Collected data ->
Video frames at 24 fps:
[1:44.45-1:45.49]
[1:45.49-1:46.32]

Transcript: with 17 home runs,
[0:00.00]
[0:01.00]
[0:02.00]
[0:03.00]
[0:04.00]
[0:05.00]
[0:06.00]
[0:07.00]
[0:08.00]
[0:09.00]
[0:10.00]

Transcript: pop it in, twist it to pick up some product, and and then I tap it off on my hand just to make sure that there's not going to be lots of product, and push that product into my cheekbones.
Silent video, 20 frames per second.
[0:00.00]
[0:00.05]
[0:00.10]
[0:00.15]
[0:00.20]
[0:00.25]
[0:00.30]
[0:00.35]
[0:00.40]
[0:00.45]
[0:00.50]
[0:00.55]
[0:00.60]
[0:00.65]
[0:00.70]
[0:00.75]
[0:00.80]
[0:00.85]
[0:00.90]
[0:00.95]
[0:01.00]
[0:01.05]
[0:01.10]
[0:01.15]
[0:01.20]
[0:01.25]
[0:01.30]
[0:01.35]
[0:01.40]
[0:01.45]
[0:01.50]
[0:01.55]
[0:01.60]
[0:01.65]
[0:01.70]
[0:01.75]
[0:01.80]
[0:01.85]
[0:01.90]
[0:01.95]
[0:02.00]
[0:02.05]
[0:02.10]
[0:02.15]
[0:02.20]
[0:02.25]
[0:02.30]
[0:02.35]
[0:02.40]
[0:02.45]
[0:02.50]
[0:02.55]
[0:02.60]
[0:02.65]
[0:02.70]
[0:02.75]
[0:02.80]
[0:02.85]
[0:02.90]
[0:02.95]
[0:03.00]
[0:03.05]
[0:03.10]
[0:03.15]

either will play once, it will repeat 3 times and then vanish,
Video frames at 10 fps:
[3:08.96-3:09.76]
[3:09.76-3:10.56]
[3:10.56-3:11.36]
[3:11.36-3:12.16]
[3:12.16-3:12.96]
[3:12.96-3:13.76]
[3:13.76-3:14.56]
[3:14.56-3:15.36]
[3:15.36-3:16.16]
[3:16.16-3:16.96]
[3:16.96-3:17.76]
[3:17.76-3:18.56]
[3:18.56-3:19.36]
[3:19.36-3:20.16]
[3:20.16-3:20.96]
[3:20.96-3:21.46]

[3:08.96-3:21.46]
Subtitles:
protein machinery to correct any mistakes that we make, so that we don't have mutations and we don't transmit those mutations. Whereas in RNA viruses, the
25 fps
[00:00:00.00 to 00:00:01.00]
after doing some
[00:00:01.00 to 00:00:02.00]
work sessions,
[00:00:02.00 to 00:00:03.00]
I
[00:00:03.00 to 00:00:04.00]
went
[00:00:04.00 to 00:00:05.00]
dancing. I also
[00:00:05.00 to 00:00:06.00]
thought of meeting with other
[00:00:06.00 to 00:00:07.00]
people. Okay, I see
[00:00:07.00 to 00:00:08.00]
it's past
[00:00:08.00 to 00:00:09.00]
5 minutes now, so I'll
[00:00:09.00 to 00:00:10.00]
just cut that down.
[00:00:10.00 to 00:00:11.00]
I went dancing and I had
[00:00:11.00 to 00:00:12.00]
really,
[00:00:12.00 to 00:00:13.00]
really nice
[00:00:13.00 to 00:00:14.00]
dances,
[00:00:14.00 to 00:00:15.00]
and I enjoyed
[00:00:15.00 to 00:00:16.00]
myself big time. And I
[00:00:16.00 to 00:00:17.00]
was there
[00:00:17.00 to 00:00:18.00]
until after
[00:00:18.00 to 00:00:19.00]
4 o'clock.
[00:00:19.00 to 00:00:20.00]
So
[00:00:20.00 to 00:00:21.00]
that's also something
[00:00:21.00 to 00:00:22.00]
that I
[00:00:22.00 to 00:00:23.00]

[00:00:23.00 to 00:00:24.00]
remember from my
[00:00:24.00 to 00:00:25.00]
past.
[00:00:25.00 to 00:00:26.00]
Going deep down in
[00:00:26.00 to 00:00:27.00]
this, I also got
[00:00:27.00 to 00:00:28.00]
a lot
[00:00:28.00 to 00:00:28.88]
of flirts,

What is required -> Down to the last line, copy the entries above exactly.

Exercise solution ->
Video frames at 24 fps:
[1:44.45-1:45.49]
[1:45.49-1:46.32]

Transcript: with 17 home runs,
[0:00.00]
[0:01.00]
[0:02.00]
[0:03.00]
[0:04.00]
[0:05.00]
[0:06.00]
[0:07.00]
[0:08.00]
[0:09.00]
[0:10.00]

Transcript: pop it in, twist it to pick up some product, and and then I tap it off on my hand just to make sure that there's not going to be lots of product, and push that product into my cheekbones.
Silent video, 20 frames per second.
[0:00.00]
[0:00.05]
[0:00.10]
[0:00.15]
[0:00.20]
[0:00.25]
[0:00.30]
[0:00.35]
[0:00.40]
[0:00.45]
[0:00.50]
[0:00.55]
[0:00.60]
[0:00.65]
[0:00.70]
[0:00.75]
[0:00.80]
[0:00.85]
[0:00.90]
[0:00.95]
[0:01.00]
[0:01.05]
[0:01.10]
[0:01.15]
[0:01.20]
[0:01.25]
[0:01.30]
[0:01.35]
[0:01.40]
[0:01.45]
[0:01.50]
[0:01.55]
[0:01.60]
[0:01.65]
[0:01.70]
[0:01.75]
[0:01.80]
[0:01.85]
[0:01.90]
[0:01.95]
[0:02.00]
[0:02.05]
[0:02.10]
[0:02.15]
[0:02.20]
[0:02.25]
[0:02.30]
[0:02.35]
[0:02.40]
[0:02.45]
[0:02.50]
[0:02.55]
[0:02.60]
[0:02.65]
[0:02.70]
[0:02.75]
[0:02.80]
[0:02.85]
[0:02.90]
[0:02.95]
[0:03.00]
[0:03.05]
[0:03.10]
[0:03.15]

either will play once, it will repeat 3 times and then vanish,
Video frames at 10 fps:
[3:08.96-3:09.76]
[3:09.76-3:10.56]
[3:10.56-3:11.36]
[3:11.36-3:12.16]
[3:12.16-3:12.96]
[3:12.96-3:13.76]
[3:13.76-3:14.56]
[3:14.56-3:15.36]
[3:15.36-3:16.16]
[3:16.16-3:16.96]
[3:16.96-3:17.76]
[3:17.76-3:18.56]
[3:18.56-3:19.36]
[3:19.36-3:20.16]
[3:20.16-3:20.96]
[3:20.96-3:21.46]

[3:08.96-3:21.46]
Subtitles:
protein machinery to correct any mistakes that we make, so that we don't have mutations and we don't transmit those mutations. Whereas in RNA viruses, the
25 fps
[00:00:00.00 to 00:00:01.00]
after doing some
[00:00:01.00 to 00:00:02.00]
work sessions,
[00:00:02.00 to 00:00:03.00]
I
[00:00:03.00 to 00:00:04.00]
went
[00:00:04.00 to 00:00:05.00]
dancing. I also
[00:00:05.00 to 00:00:06.00]
thought of meeting with other
[00:00:06.00 to 00:00:07.00]
people. Okay, I see
[00:00:07.00 to 00:00:08.00]
it's past
[00:00:08.00 to 00:00:09.00]
5 minutes now, so I'll
[00:00:09.00 to 00:00:10.00]
just cut that down.
[00:00:10.00 to 00:00:11.00]
I went dancing and I had
[00:00:11.00 to 00:00:12.00]
really,
[00:00:12.00 to 00:00:13.00]
really nice
[00:00:13.00 to 00:00:14.00]
dances,
[00:00:14.00 to 00:00:15.00]
and I enjoyed
[00:00:15.00 to 00:00:16.00]
myself big time. And I
[00:00:16.00 to 00:00:17.00]
was there
[00:00:17.00 to 00:00:18.00]
until after
[00:00:18.00 to 00:00:19.00]
4 o'clock.
[00:00:19.00 to 00:00:20.00]
So
[00:00:20.00 to 00:00:21.00]
that's also something
[00:00:21.00 to 00:00:22.00]
that I
[00:00:22.00 to 00:00:23.00]

[00:00:23.00 to 00:00:24.00]
remember from my
[00:00:24.00 to 00:00:25.00]
past.
[00:00:25.00 to 00:00:26.00]
Going deep down in
[00:00:26.00 to 00:00:27.00]
this, I also got
[00:00:27.00 to 00:00:28.00]
a lot
[00:00:28.00 to 00:00:28.88]
of flirts,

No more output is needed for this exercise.